# Producing Complex Data

In the previous notebook we saw how to query complex data and started exploring RAW's data model.

In this notebook we continue this exploration by showing how RAW queries can also output complex data structures, which will be particularly useful when we see how to export RAW results into formats like JSON or XML.

In [8]:
%load_ext raw_magic

The raw_magic extension is already loaded. To reload it, use:
  %reload_ext raw_magic


## Collections in the output field of a SELECT

We start by the following query:

In [9]:
%%rql

SELECT *
FROM READ("https://raw-tutorial.s3.amazonaws.com/sales.json") AS sale

country,products,products
country,category,cost
CH,Keyboard,50
CH,Keyboard,70
CH,Monitor,450
US,Keyboard,20
US,Monitor,200


Recall that `products` is a "nested table".

Let's analyze the following query:

In [13]:
%%rql

SELECT sale.country, (SELECT p.cost FROM sale.products AS p) AS products_cost
FROM READ("https://raw-tutorial.s3.amazonaws.com/sales.json") AS sale

country,products_cost
CH,50
CH,70
CH,450
US,20
US,200


This query returns two rows: one for `CH`, another for `US`.
    
The first column is the country, and the second column is a list of the cost of the products in that country.

How does this work?

The inner `SELECT` contains `(SELECT p.cost FROM sale.products AS p)`.
We can think of this as a normal query, over a table called `sale.products`.
THe output of that query is a table with the cost of each product.

When we compose it in a single query:
```
SELECT sale.country, (SELECT p.cost FROM sale.products AS p) AS products_cost
FROM READ("https://raw-tutorial.s3.amazonaws.com/sales.json") AS sale
```
... then the result is a table, where the second column contains another table.

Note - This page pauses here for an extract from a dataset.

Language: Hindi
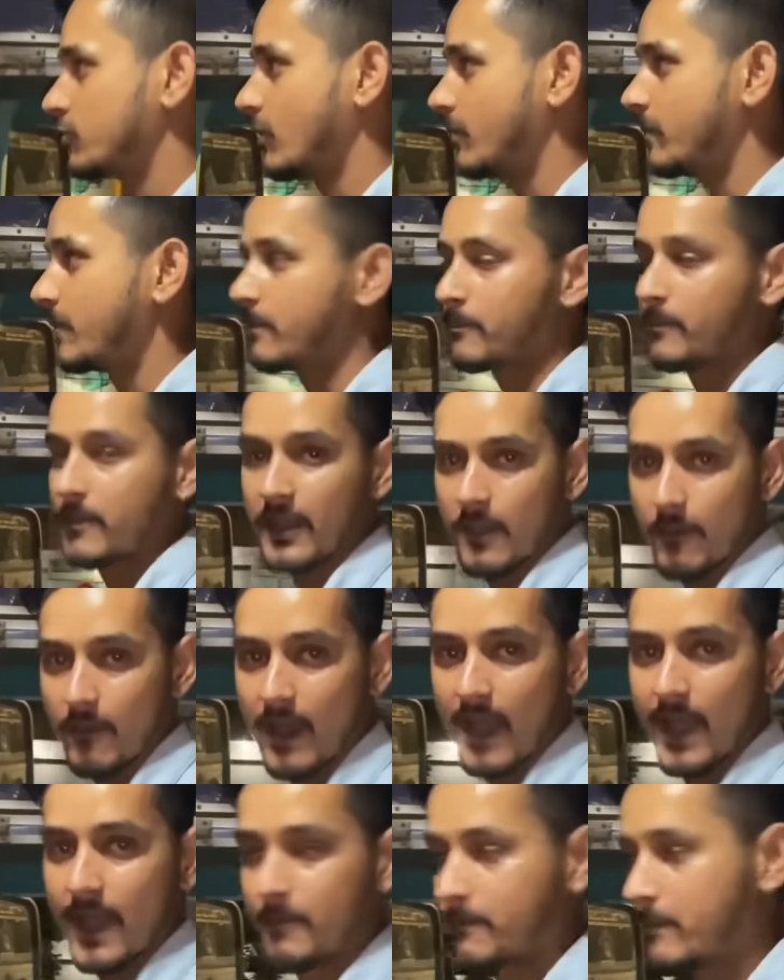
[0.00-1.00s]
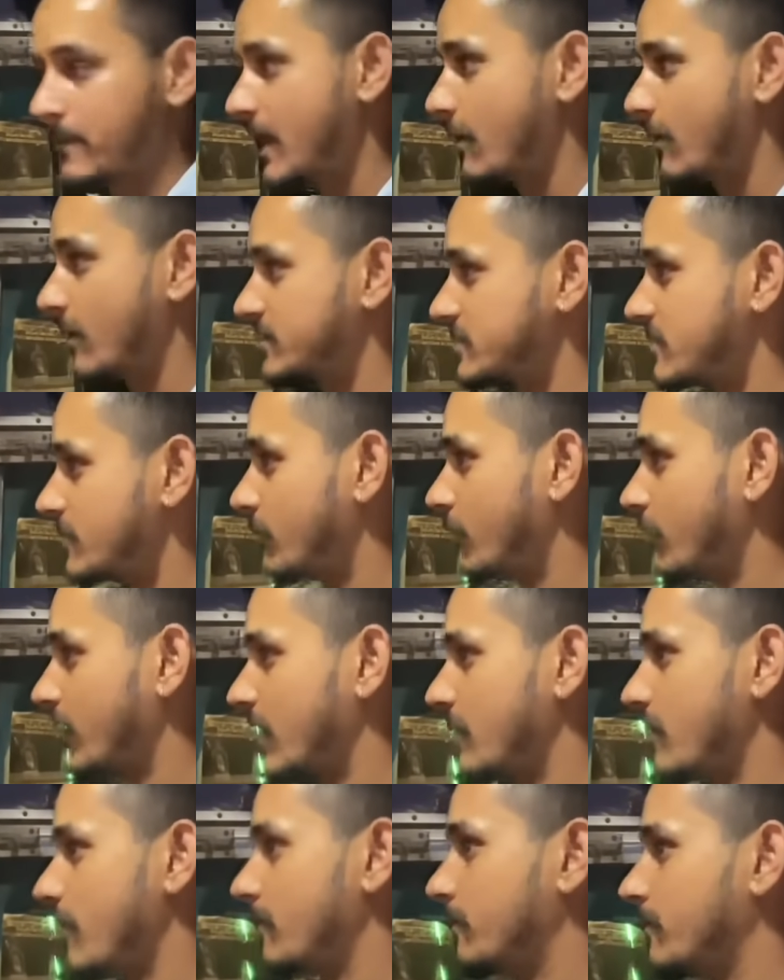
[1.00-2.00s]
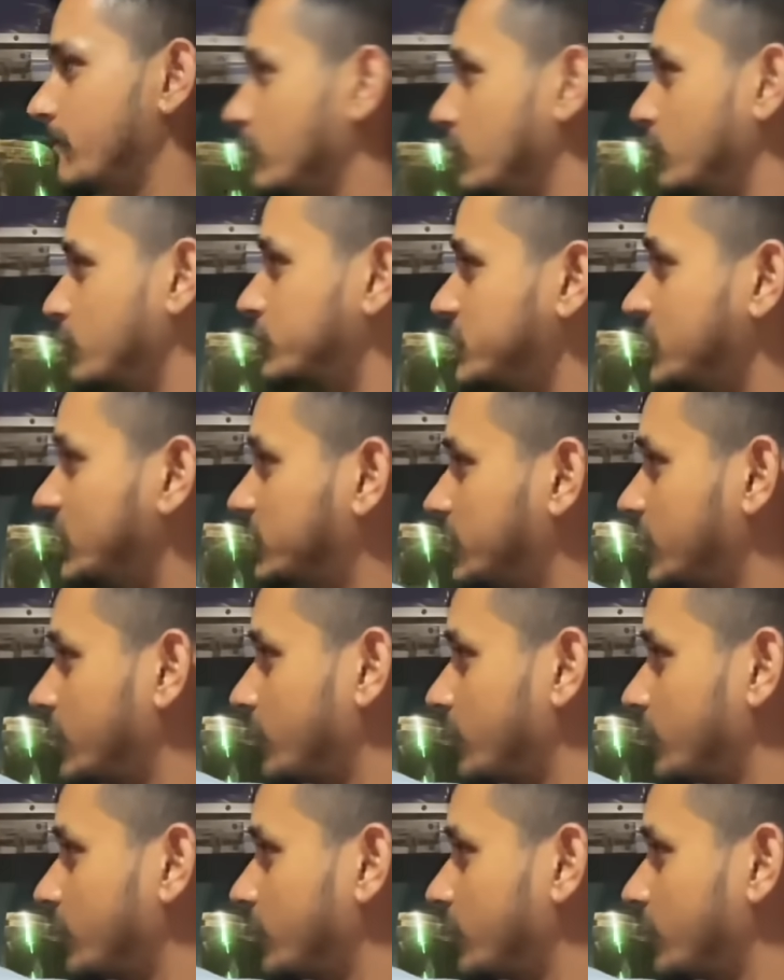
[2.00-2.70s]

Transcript: अभी पेवा है पेवा से मुड़ के कुरुक्षेत्र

If we were to represent the *output* as JSON, it would look like:
```
[
  {"country": "CH",
   "products_cost": [50, 70, 450]},
  {"country": "US",
   "products_cost": [20, 200]}
]
```

To further demonstrate that `SELECT`s are just operations over collections of data, let's add a filter to the inner `SELECT`:

In [17]:
%%rql

SELECT sale.country, (SELECT p.cost FROM sale.products AS p WHERE p.cost > 60) AS products_cost_over_60
FROM READ("https://raw-tutorial.s3.amazonaws.com/sales.json") AS sale

country,products_cost_over_60
CH,70
CH,450
US,200


This query filtered the products in the inner `SELECT` for those that cost > 60.

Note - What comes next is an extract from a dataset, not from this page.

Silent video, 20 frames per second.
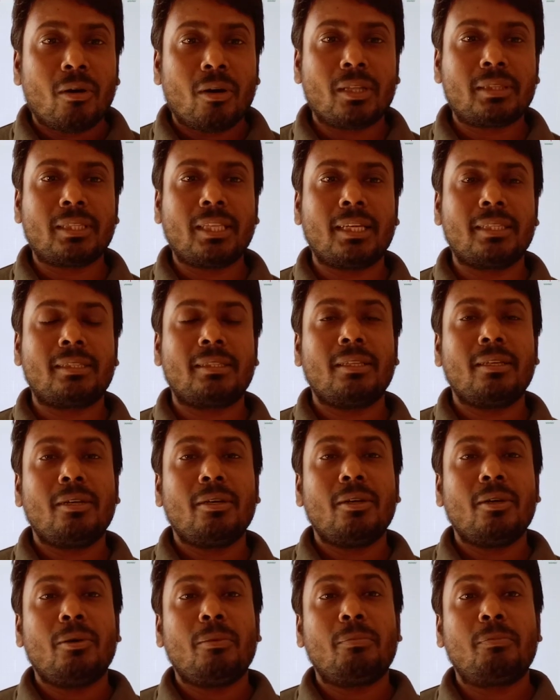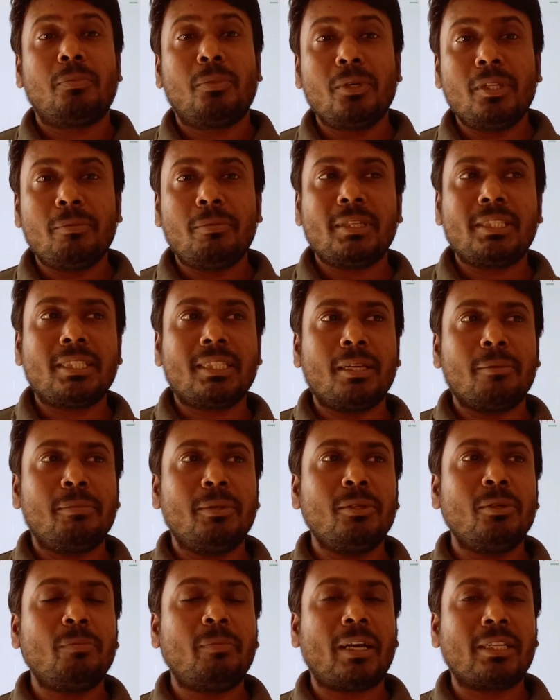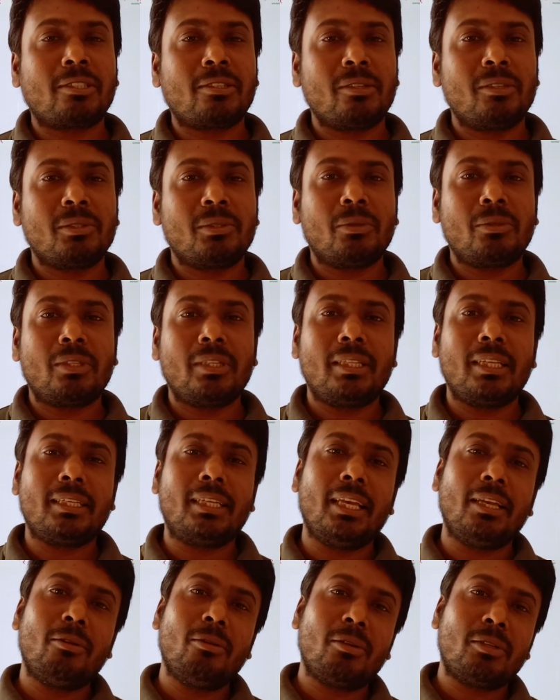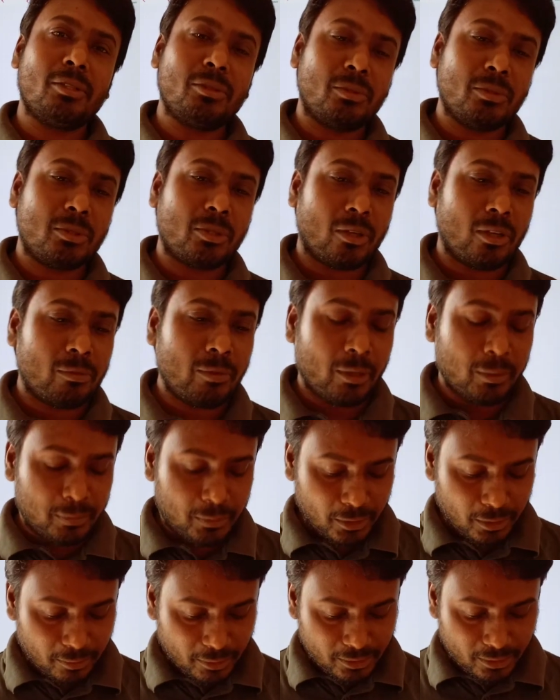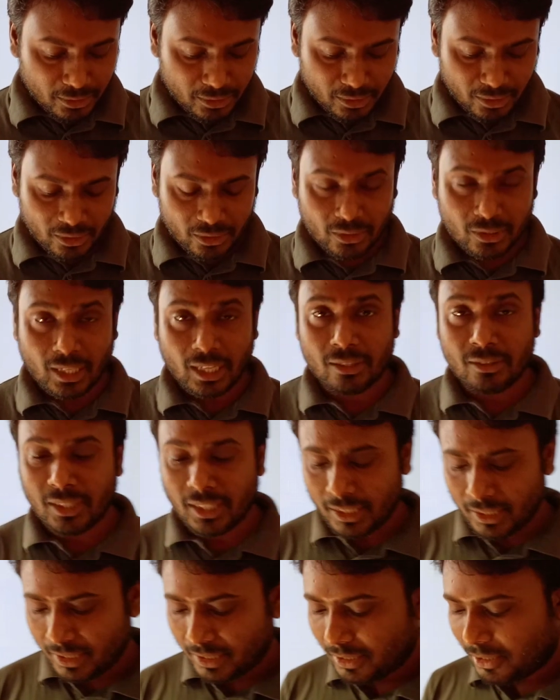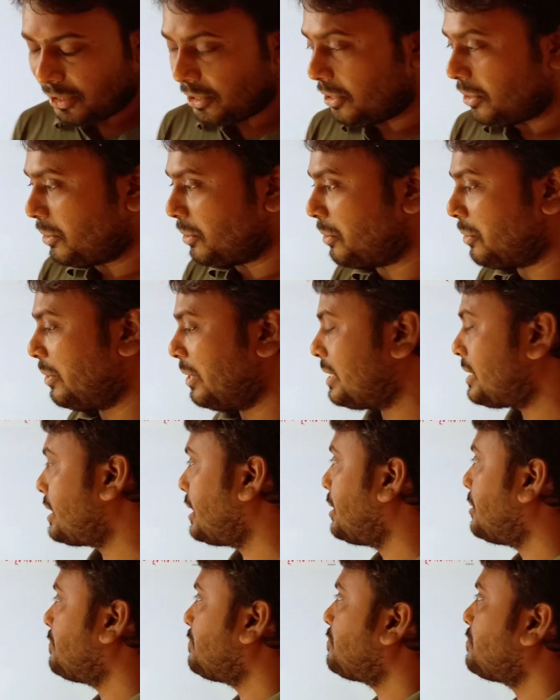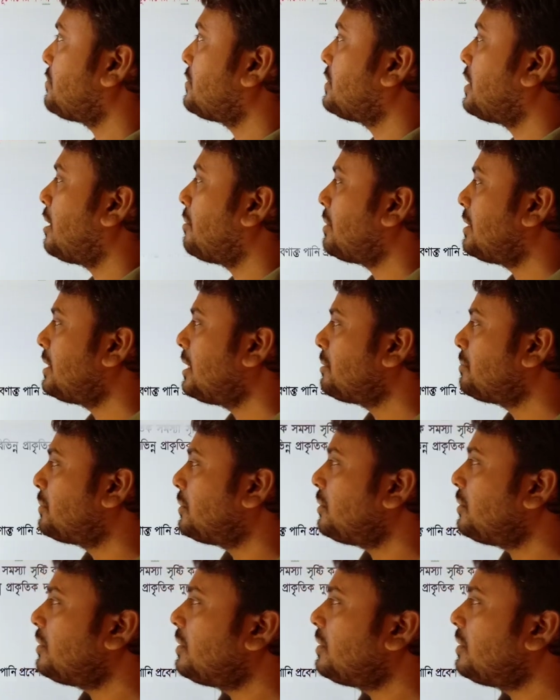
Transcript: অর্থাৎ পরিবেশকে বিরূপ আচরণ করতে দেখি এগুলো কিন্তু জলবায়ু পরিবর্তনজনিত কারণেই হয়েছে আমরা দেখব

We can even do aggregations:

In [16]:
%%rql

SELECT sale.country, (SELECT COUNT(*) FROM sale.products AS p WHERE p.cost > 60) AS number_products_cost_over_60
FROM READ("https://raw-tutorial.s3.amazonaws.com/sales.json") AS sale

country,number_products_cost_over_60
CH,2
US,1


This query counts the number of products in each country that cost over 60.

## Extensions to GROUP BY

We start by a traditional aggregation in SQL.

In [47]:
%%rql

SELECT Country, COUNT(*)
FROM READ("https://raw-tutorial.s3.amazonaws.com/airports.csv")
GROUP BY Country
LIMIT 2

Country,_2
Afghanistan,21
Albania,1


This query lists the number of airports per country.

In RAW, however, `GROUP BY` produces "groups" that be queried.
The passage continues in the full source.